How to complete this task - In your copy, leave out the pictures and reproduce the listing below exactly.

(Recorded information)

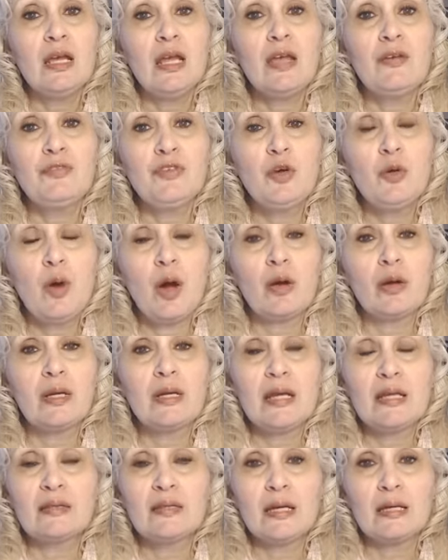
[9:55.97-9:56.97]
if you are
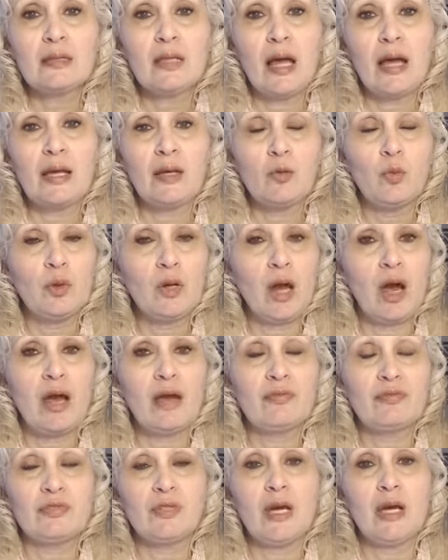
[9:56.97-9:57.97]
anything like what
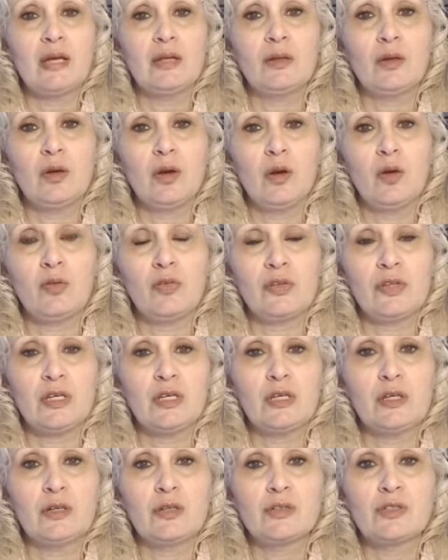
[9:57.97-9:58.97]
I've done over the
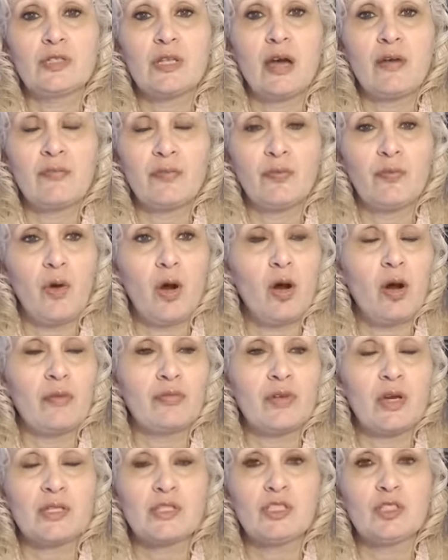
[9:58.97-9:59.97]
years, I've oh,
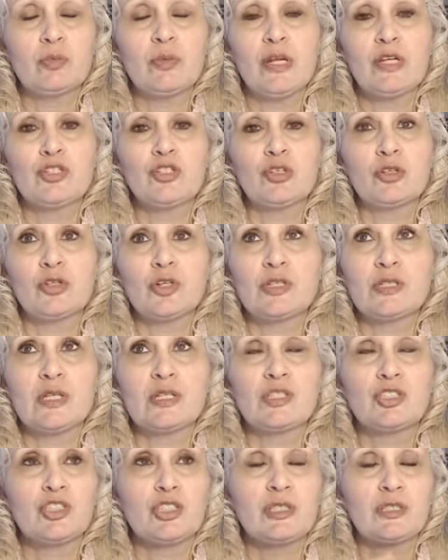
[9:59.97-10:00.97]
I've got so many journals,
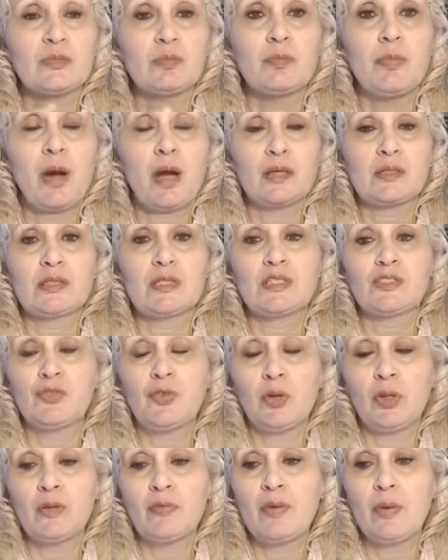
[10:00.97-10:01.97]
it's just boxes
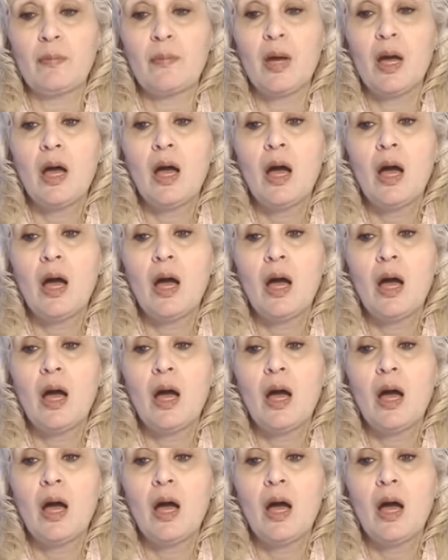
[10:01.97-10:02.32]
full of them.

(End Recorded information)

Result of this exercise -
[9:55.97-9:56.97]
if you are
[9:56.97-9:57.97]
anything like what
[9:57.97-9:58.97]
I've done over the
[9:58.97-9:59.97]
years, I've oh,
[9:59.97-10:00.97]
I've got so many journals,
[10:00.97-10:01.97]
it's just boxes
[10:01.97-10:02.32]
full of them.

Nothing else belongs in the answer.